Robert Parry has published a very troubling article about events leading up to the Watergate burglary.
In the case of Watergate – the foiled Republican break-in at the Democratic National Committee in June 1972 and Richard Nixon’s botched cover-up leading to his resignation in August 1974 – the evidence is now clear that Nixon created the Watergate burglars out of his panic that the Democrats might possess a file on his sabotage of Vietnam peace talks in 1968.
A shocking prequel to one of the shabbiest chapters in American history. More below.
Parry argues that the real reason behind the Watergate break in was the fear that Democrats had unearthed evidence of Nixon's earlier dirty tricks from 1968.
Shortly after Nixon took office in 1969, FBI Director J. Edgar Hoover informed him of the existence of the file containing national security wiretaps documenting how Nixon’s emissaries had gone behind President Lyndon Johnson’s back to convince the South Vietnamese government to boycott the Paris Peace Talks, which were close to ending the Vietnam War in fall 1968.
This crime would be far more serious than the Watergate break in and its subsequent coverup. Parry suggests that the documents had been removed from the White House by Johnson before Nixon took office. Finding and retrieving the incriminating documents was the motivation behind the break in.
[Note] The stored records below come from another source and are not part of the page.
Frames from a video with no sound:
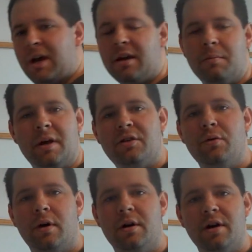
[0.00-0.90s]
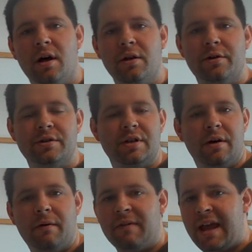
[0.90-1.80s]
man can make
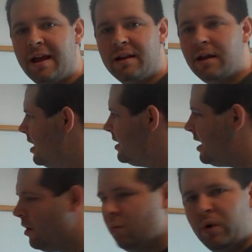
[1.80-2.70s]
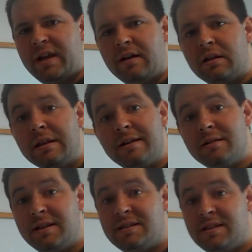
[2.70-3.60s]
$200 of candy. Now we can
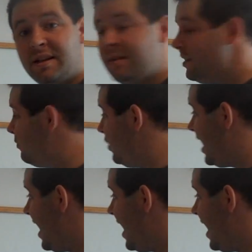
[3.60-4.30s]
clearly see that if we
President Johnson, who privately had called Nixon’s Vietnam actions “treason,” had ordered the file removed from the White House by his national security aide Walt Rostow.
Rostow labeled the file “The ‘X’ Envelope” and kept it in his possession, although having left government, he had no legal right to hold onto the highly classified documents, many of which were stamped “Top Secret.” Johnson had instructed Rostow to retain the papers as long as he, Johnson, was alive and then afterwards to decide what to do with them.
Nixon, however, had no idea that Johnson and Rostow had taken the missing file or, indeed, who might possess it.
The article makes for compelling and appalling reading.